If your job involves sitting and staring at a laptop or computer all day, then you’re guilty as charged for being yet another person who is destroying their spine, body, and health by sitting too much.

Besides bad posture, strained neck and shoulder muscles, a hunched and inflexible back, lower back ache, and titled pelvic placement; these are only some of the damaging effects of sitting on your derriere all day.

However, it is possible to reverse these detrimental effects with a few stretches and an adequate amount of time set aside to stretch it out.
Here are some yoga poses to try at home:

Tip: Hold each of the following poses for about 30 seconds each.

1. The Forward Fold

1-the-forward-fold

This pose effectively stretches out your spine, and cracks open those compressed and hard parts of your back, that happens when sitting without back support.

Method

First, inhale and stretch your arms upward by keeping an upright position, then slowly bend, or fold your body forward, as your fingers reach for your toes or the ground.

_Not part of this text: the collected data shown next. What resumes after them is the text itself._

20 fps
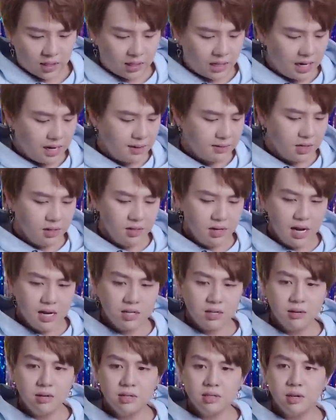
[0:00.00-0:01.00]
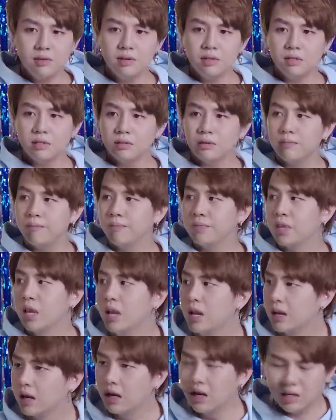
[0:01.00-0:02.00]
kỷ niệm rất
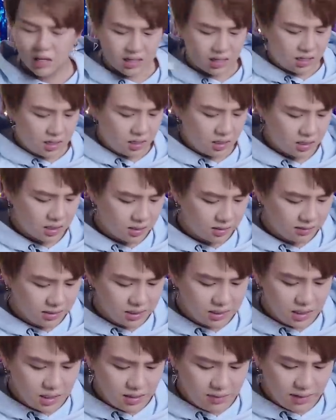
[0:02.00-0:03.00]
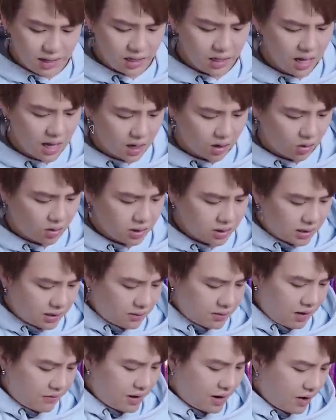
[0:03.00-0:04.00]
à, nhớ ủa
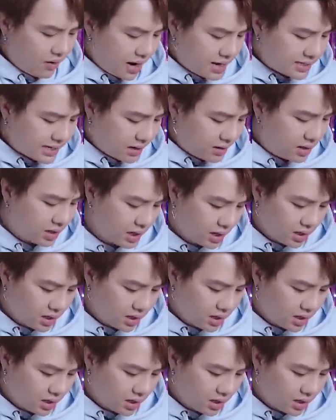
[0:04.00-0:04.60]
không đâu biểu đâu hay sao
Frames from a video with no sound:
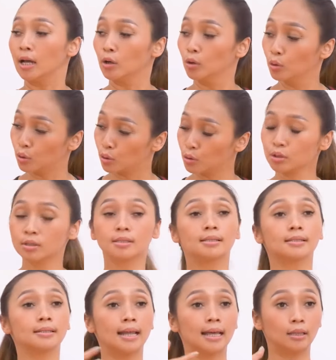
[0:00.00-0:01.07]

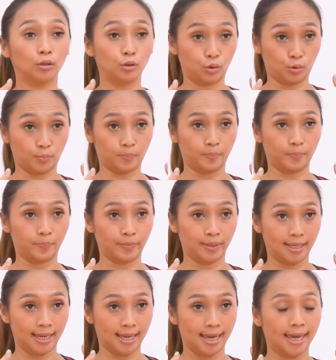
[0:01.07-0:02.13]
Lurus dan tutup.
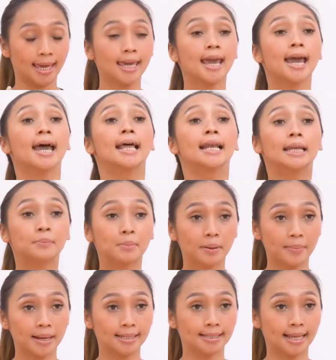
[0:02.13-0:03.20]
Oke, okay,
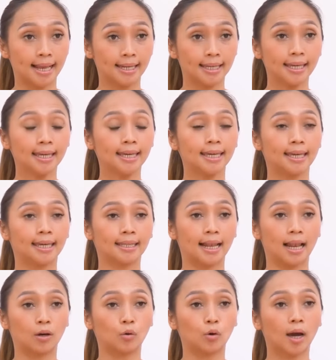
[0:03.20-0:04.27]
15 kali
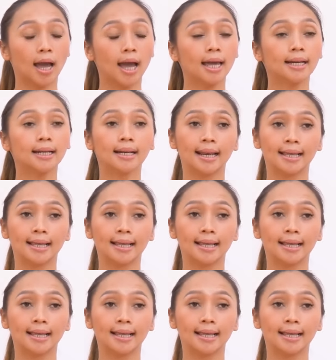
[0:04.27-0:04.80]
kita lakukan.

Make sure not to bend your knees as much as possible.

Advantages

This is the perfect back stretcher and relaxer, as it eases the stress your spine puts on your stomach, since it not stretched out as much.

2. The Downward Dog

2-the-downward-dog

This pose successfully tones your back and abdominal muscles and further strengthens your spine alignment, which gets out of line when you’re always seated.

Method

Maintaining the forward fold pose, move your hands forward towards the end of the mat, like you’re crawling, and position your arms right below your ears.

Advantages

This position can relieve those troubling upper and lower back aches and toughen those muscles too.

3. The Cobra

3-the-cobra

This pose kicks out that annoying pain in your back’s nooks and crannies, making your spinal movements as fluid as a cobra by flexing those tight and stressed muscles.

Method

Start by lying on your belly, placing your palms firmly on the floor, like you’re about to do a push up and then slowly lift your upper body alone, by looking forward and keeping your chest open.

Advantages

Known to instantly ease out your lower back pain, it also works on your ab muscles too.

4. The Bow Pose

4-the-bow-pose

Is your best bet to loosening up your neck muscles, which become constricted and lose their original and normal position as you hunch and work on your computer.

Method

All you have to do is stretch your arms backward, lift your legs forward, and grab the tips of each foot, thereby pulling your torso upwards.

Advantages

This pose eases and stimulates your neck muscles’ fluidity and improves your upper body posture.

5. The Sphinx

5-the-sphinx

By cracking up the squeezed areas of your lower back, this pose truly takes a load off the bottom half of your spine.

Method

Lay on your stomach, with your arms stretched forward, then align your elbows below your shoulders and slowly stretch your upper body above.

Advantages

The Sphinx reduces lower back pain and inflammation and in turn spreads out the spine evenly to the way it should be.